:: RECORDS FOR THIS EXERCISE
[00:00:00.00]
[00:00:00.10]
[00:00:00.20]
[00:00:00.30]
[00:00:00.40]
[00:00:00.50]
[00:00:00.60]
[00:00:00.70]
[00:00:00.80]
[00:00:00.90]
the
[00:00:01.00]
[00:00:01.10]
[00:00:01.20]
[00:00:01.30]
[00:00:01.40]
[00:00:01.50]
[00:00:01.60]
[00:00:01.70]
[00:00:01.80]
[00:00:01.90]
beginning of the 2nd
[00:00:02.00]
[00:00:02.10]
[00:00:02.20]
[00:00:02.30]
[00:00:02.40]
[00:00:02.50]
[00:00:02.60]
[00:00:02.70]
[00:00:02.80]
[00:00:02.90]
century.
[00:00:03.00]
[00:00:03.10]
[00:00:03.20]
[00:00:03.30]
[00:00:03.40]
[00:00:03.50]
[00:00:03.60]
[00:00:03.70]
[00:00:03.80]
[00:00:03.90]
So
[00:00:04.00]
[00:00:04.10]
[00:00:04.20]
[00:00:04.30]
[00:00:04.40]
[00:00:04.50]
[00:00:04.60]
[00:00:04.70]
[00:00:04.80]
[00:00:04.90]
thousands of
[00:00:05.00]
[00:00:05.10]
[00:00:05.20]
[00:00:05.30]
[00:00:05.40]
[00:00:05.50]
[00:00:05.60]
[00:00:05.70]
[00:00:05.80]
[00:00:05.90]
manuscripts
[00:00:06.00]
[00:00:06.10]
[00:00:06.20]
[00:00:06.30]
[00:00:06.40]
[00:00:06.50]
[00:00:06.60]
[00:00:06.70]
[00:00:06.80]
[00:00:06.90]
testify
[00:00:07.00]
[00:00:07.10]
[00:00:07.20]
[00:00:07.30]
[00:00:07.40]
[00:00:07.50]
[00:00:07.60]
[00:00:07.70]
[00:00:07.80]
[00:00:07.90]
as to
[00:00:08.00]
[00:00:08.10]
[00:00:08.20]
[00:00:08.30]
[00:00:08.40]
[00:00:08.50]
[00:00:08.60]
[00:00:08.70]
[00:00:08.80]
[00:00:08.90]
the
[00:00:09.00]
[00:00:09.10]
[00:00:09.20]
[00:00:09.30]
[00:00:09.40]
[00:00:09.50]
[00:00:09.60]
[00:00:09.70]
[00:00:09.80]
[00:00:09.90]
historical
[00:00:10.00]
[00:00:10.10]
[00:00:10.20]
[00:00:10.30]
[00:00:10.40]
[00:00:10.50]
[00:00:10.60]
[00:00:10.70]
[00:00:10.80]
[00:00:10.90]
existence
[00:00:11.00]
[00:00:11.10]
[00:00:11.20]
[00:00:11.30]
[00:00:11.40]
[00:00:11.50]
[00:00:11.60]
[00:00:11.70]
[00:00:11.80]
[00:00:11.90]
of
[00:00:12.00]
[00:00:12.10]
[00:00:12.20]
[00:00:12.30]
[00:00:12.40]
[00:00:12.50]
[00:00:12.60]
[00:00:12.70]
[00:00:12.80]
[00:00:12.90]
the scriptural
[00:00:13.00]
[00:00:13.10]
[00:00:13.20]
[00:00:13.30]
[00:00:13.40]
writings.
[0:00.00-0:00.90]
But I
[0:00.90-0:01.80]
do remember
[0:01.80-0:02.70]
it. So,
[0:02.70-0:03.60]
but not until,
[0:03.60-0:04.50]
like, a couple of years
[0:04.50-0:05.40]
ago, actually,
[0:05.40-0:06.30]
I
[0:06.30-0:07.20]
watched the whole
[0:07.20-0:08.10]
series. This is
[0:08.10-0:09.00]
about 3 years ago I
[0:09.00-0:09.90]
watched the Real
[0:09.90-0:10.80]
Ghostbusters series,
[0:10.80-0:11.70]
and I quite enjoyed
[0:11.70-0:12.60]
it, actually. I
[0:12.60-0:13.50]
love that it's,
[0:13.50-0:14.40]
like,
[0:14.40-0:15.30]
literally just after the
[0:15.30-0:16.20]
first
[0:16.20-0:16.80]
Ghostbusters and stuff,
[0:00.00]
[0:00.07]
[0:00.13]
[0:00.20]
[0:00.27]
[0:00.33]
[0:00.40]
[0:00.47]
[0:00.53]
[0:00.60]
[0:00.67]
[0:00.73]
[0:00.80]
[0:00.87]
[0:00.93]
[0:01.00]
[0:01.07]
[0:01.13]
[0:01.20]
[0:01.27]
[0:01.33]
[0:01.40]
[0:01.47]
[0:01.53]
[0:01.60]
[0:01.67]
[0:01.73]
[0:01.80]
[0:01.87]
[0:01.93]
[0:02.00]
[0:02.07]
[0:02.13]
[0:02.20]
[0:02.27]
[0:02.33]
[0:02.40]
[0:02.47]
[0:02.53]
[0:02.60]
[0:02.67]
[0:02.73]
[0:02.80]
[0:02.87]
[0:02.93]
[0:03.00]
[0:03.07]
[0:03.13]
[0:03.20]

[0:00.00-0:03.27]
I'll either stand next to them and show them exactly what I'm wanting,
::::
BRIEF:
Every entry shown earlier is to be returned exactly, line for line.

WRITTEN SOLUTION:
[00:00:00.00]
[00:00:00.10]
[00:00:00.20]
[00:00:00.30]
[00:00:00.40]
[00:00:00.50]
[00:00:00.60]
[00:00:00.70]
[00:00:00.80]
[00:00:00.90]
the
[00:00:01.00]
[00:00:01.10]
[00:00:01.20]
[00:00:01.30]
[00:00:01.40]
[00:00:01.50]
[00:00:01.60]
[00:00:01.70]
[00:00:01.80]
[00:00:01.90]
beginning of the 2nd
[00:00:02.00]
[00:00:02.10]
[00:00:02.20]
[00:00:02.30]
[00:00:02.40]
[00:00:02.50]
[00:00:02.60]
[00:00:02.70]
[00:00:02.80]
[00:00:02.90]
century.
[00:00:03.00]
[00:00:03.10]
[00:00:03.20]
[00:00:03.30]
[00:00:03.40]
[00:00:03.50]
[00:00:03.60]
[00:00:03.70]
[00:00:03.80]
[00:00:03.90]
So
[00:00:04.00]
[00:00:04.10]
[00:00:04.20]
[00:00:04.30]
[00:00:04.40]
[00:00:04.50]
[00:00:04.60]
[00:00:04.70]
[00:00:04.80]
[00:00:04.90]
thousands of
[00:00:05.00]
[00:00:05.10]
[00:00:05.20]
[00:00:05.30]
[00:00:05.40]
[00:00:05.50]
[00:00:05.60]
[00:00:05.70]
[00:00:05.80]
[00:00:05.90]
manuscripts
[00:00:06.00]
[00:00:06.10]
[00:00:06.20]
[00:00:06.30]
[00:00:06.40]
[00:00:06.50]
[00:00:06.60]
[00:00:06.70]
[00:00:06.80]
[00:00:06.90]
testify
[00:00:07.00]
[00:00:07.10]
[00:00:07.20]
[00:00:07.30]
[00:00:07.40]
[00:00:07.50]
[00:00:07.60]
[00:00:07.70]
[00:00:07.80]
[00:00:07.90]
as to
[00:00:08.00]
[00:00:08.10]
[00:00:08.20]
[00:00:08.30]
[00:00:08.40]
[00:00:08.50]
[00:00:08.60]
[00:00:08.70]
[00:00:08.80]
[00:00:08.90]
the
[00:00:09.00]
[00:00:09.10]
[00:00:09.20]
[00:00:09.30]
[00:00:09.40]
[00:00:09.50]
[00:00:09.60]
[00:00:09.70]
[00:00:09.80]
[00:00:09.90]
historical
[00:00:10.00]
[00:00:10.10]
[00:00:10.20]
[00:00:10.30]
[00:00:10.40]
[00:00:10.50]
[00:00:10.60]
[00:00:10.70]
[00:00:10.80]
[00:00:10.90]
existence
[00:00:11.00]
[00:00:11.10]
[00:00:11.20]
[00:00:11.30]
[00:00:11.40]
[00:00:11.50]
[00:00:11.60]
[00:00:11.70]
[00:00:11.80]
[00:00:11.90]
of
[00:00:12.00]
[00:00:12.10]
[00:00:12.20]
[00:00:12.30]
[00:00:12.40]
[00:00:12.50]
[00:00:12.60]
[00:00:12.70]
[00:00:12.80]
[00:00:12.90]
the scriptural
[00:00:13.00]
[00:00:13.10]
[00:00:13.20]
[00:00:13.30]
[00:00:13.40]
writings.
[0:00.00-0:00.90]
But I
[0:00.90-0:01.80]
do remember
[0:01.80-0:02.70]
it. So,
[0:02.70-0:03.60]
but not until,
[0:03.60-0:04.50]
like, a couple of years
[0:04.50-0:05.40]
ago, actually,
[0:05.40-0:06.30]
I
[0:06.30-0:07.20]
watched the whole
[0:07.20-0:08.10]
series. This is
[0:08.10-0:09.00]
about 3 years ago I
[0:09.00-0:09.90]
watched the Real
[0:09.90-0:10.80]
Ghostbusters series,
[0:10.80-0:11.70]
and I quite enjoyed
[0:11.70-0:12.60]
it, actually. I
[0:12.60-0:13.50]
love that it's,
[0:13.50-0:14.40]
like,
[0:14.40-0:15.30]
literally just after the
[0:15.30-0:16.20]
first
[0:16.20-0:16.80]
Ghostbusters and stuff,
[0:00.00]
[0:00.07]
[0:00.13]
[0:00.20]
[0:00.27]
[0:00.33]
[0:00.40]
[0:00.47]
[0:00.53]
[0:00.60]
[0:00.67]
[0:00.73]
[0:00.80]
[0:00.87]
[0:00.93]
[0:01.00]
[0:01.07]
[0:01.13]
[0:01.20]
[0:01.27]
[0:01.33]
[0:01.40]
[0:01.47]
[0:01.53]
[0:01.60]
[0:01.67]
[0:01.73]
[0:01.80]
[0:01.87]
[0:01.93]
[0:02.00]
[0:02.07]
[0:02.13]
[0:02.20]
[0:02.27]
[0:02.33]
[0:02.40]
[0:02.47]
[0:02.53]
[0:02.60]
[0:02.67]
[0:02.73]
[0:02.80]
[0:02.87]
[0:02.93]
[0:03.00]
[0:03.07]
[0:03.13]
[0:03.20]

[0:00.00-0:03.27]
I'll either stand next to them and show them exactly what I'm wanting,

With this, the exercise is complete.